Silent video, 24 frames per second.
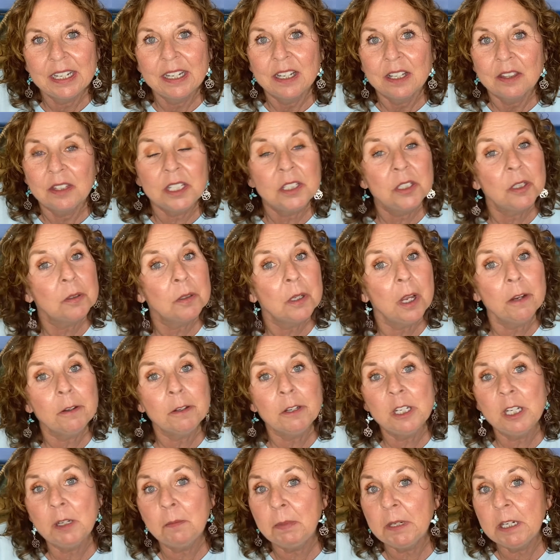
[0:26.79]
These are not
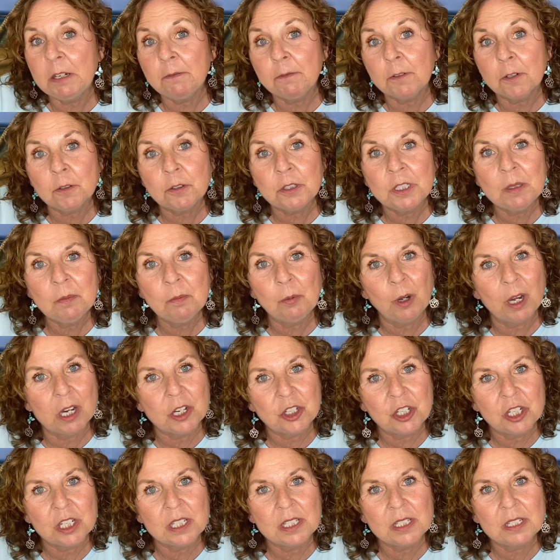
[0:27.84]
going to be first
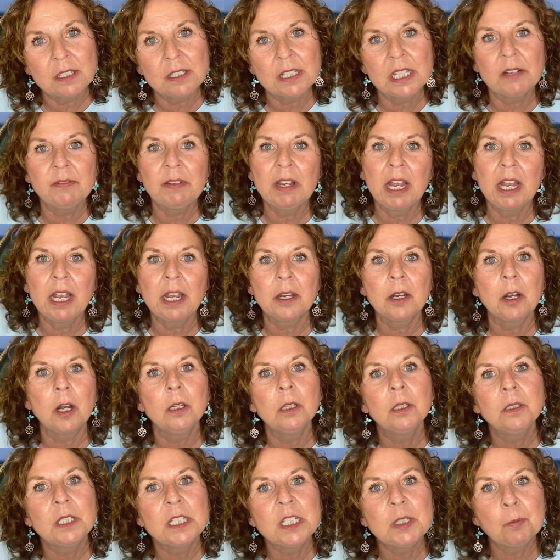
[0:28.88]
impressions because I've had all
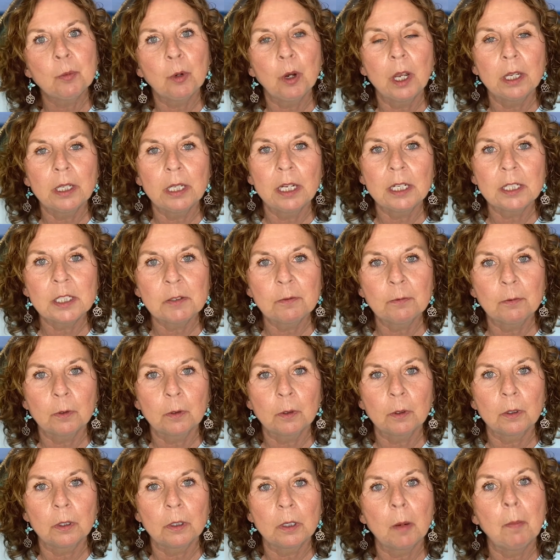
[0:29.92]
of these products
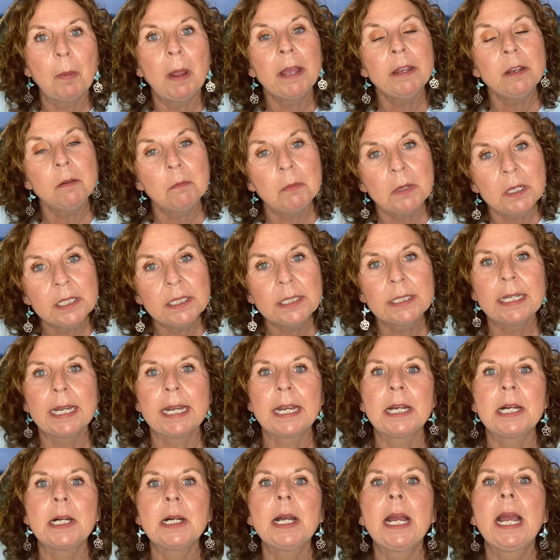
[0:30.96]
for about a month
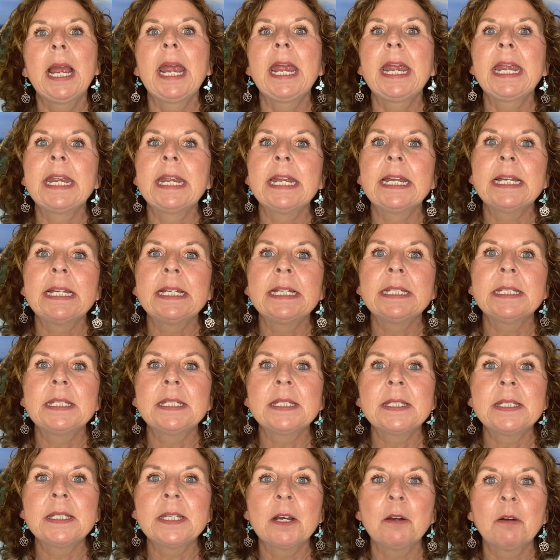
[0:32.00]
now, and
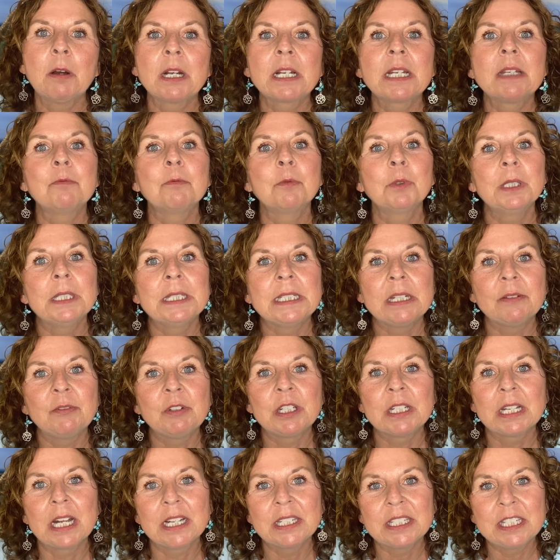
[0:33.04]
so I can really give you
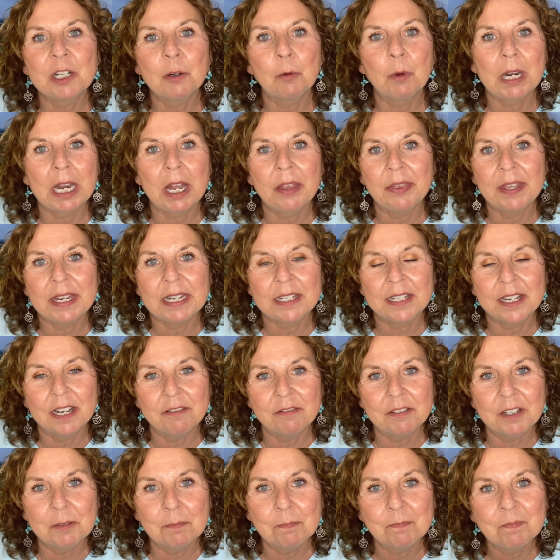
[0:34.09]
an idea what I think of
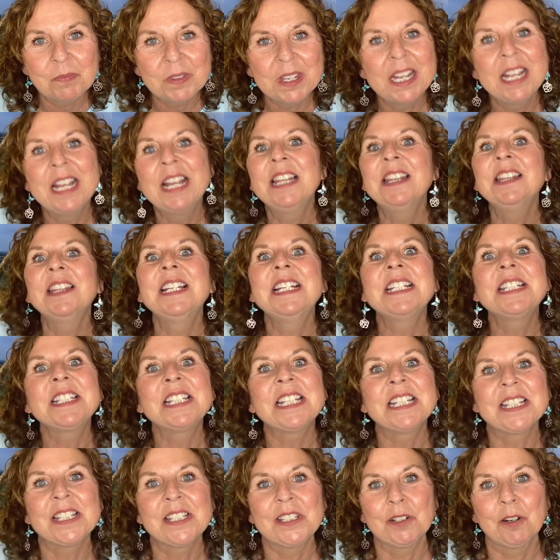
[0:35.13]
them. Let's
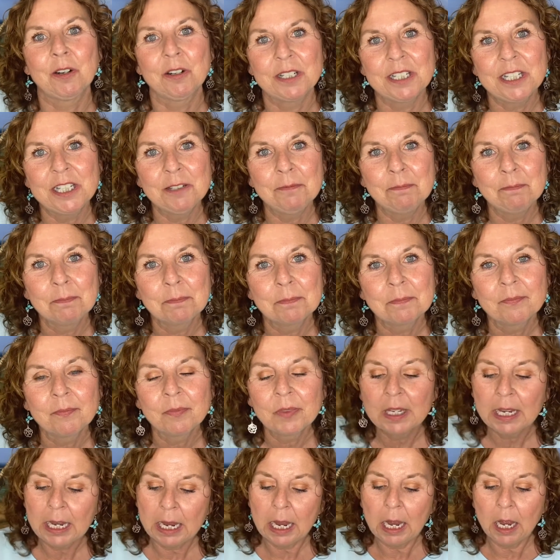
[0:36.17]
get started.
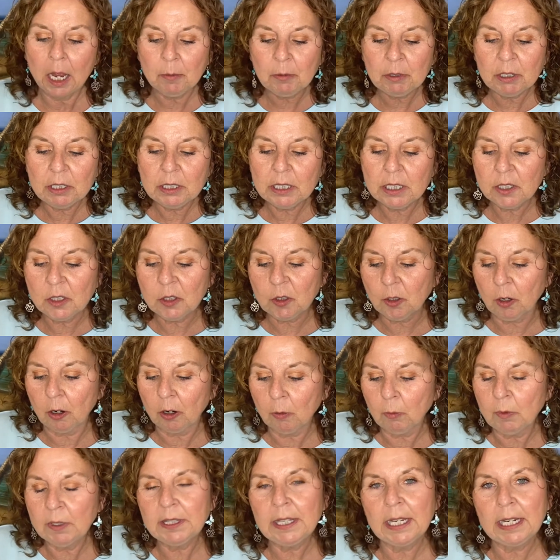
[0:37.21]
I'm going to
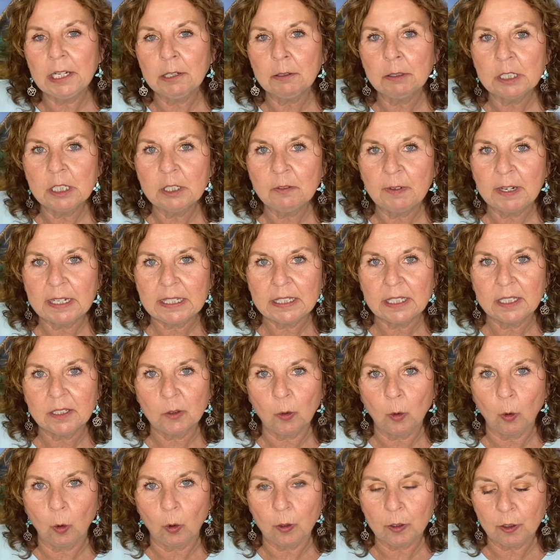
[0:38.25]
start with the Erin'S Faces
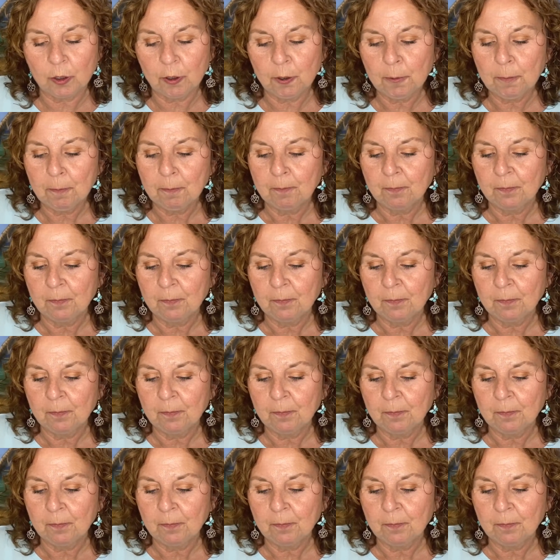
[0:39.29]
order.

* What is expected *
Give back the whole listing exactly as it stands. No pictures belong in the copy.

* Task answer *
Silent video, 24 frames per second.
[0:26.79]
These are not
[0:27.84]
going to be first
[0:28.88]
impressions because I've had all
[0:29.92]
of these products
[0:30.96]
for about a month
[0:32.00]
now, and
[0:33.04]
so I can really give you
[0:34.09]
an idea what I think of
[0:35.13]
them. Let's
[0:36.17]
get started.
[0:37.21]
I'm going to
[0:38.25]
start with the Erin'S Faces
[0:39.29]
order.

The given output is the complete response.